**Required action**
Skip the pictures and give back the rest of the listing exactly.

+---+

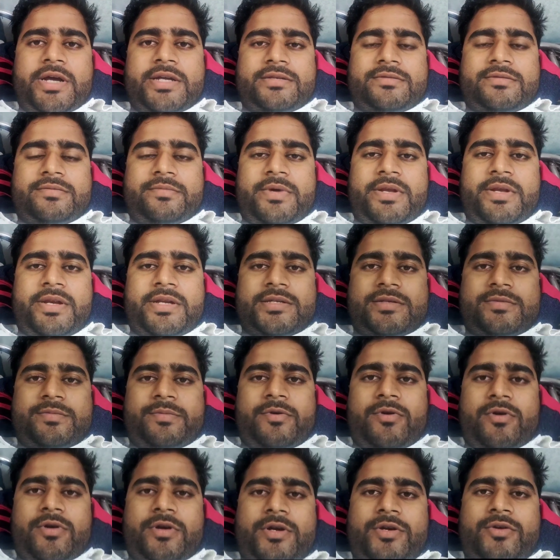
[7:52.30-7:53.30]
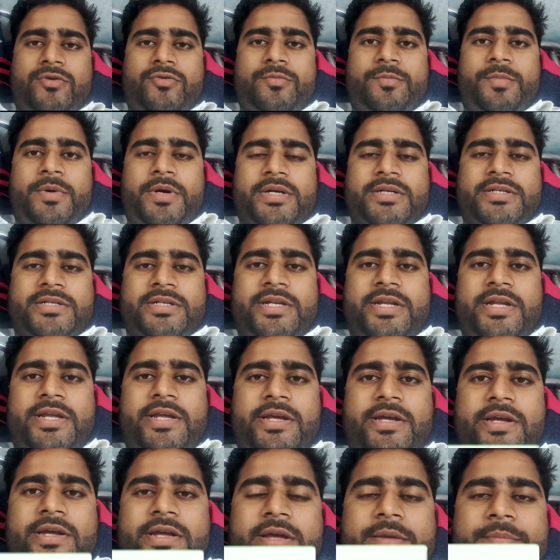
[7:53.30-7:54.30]
गाइस मैंने इस ब्लॉग के टू पार्ट्स
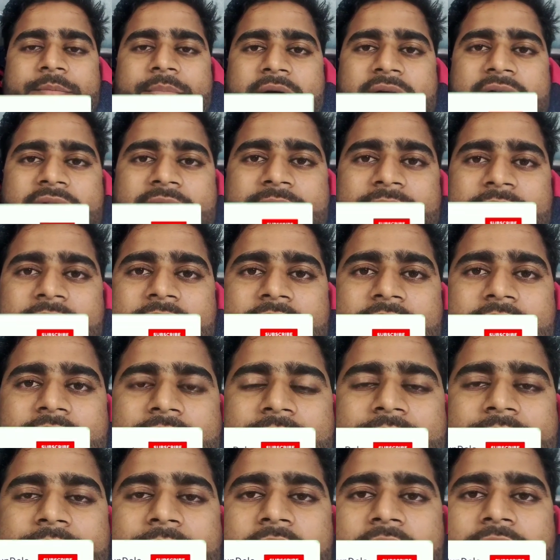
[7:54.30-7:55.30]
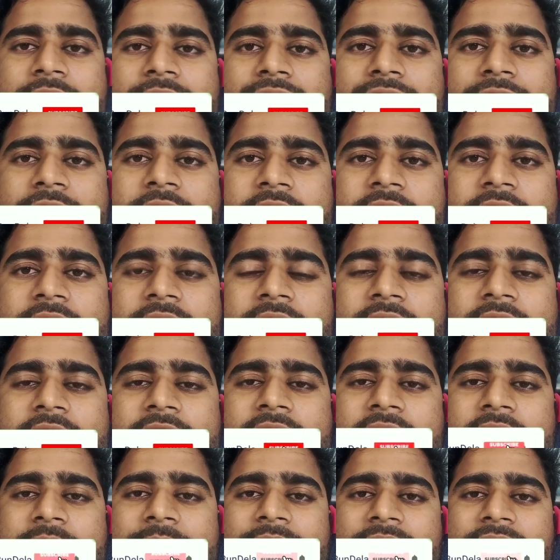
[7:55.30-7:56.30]
किए हैं ए पार्ट वन है पार्ट टू देखने के
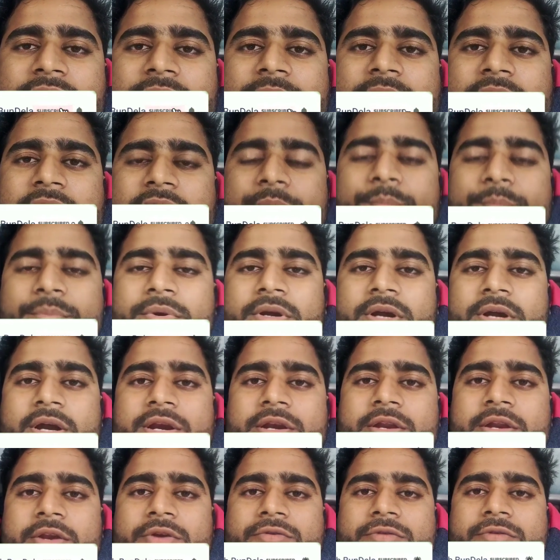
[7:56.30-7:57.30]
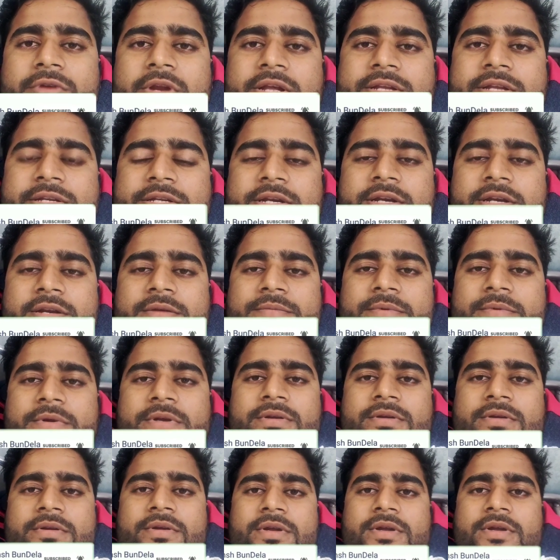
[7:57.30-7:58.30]
लिए आप इसी पे कंटिन्यू रहें चैनल पे
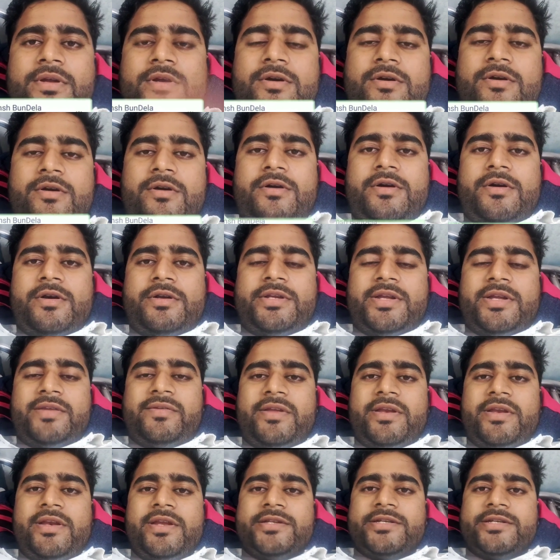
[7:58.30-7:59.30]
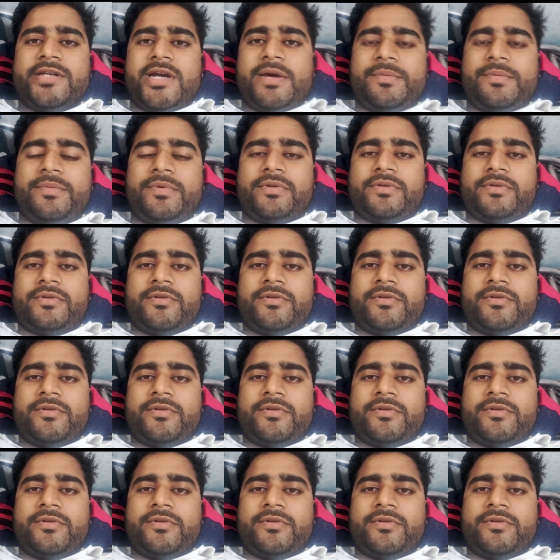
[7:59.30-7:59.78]
और जैसे ही नीचे आप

+---+

**Exercise result**
[7:52.30-7:53.30]
[7:53.30-7:54.30]
गाइस मैंने इस ब्लॉग के टू पार्ट्स
[7:54.30-7:55.30]
[7:55.30-7:56.30]
किए हैं ए पार्ट वन है पार्ट टू देखने के
[7:56.30-7:57.30]
[7:57.30-7:58.30]
लिए आप इसी पे कंटिन्यू रहें चैनल पे
[7:58.30-7:59.30]
[7:59.30-7:59.78]
और जैसे ही नीचे आप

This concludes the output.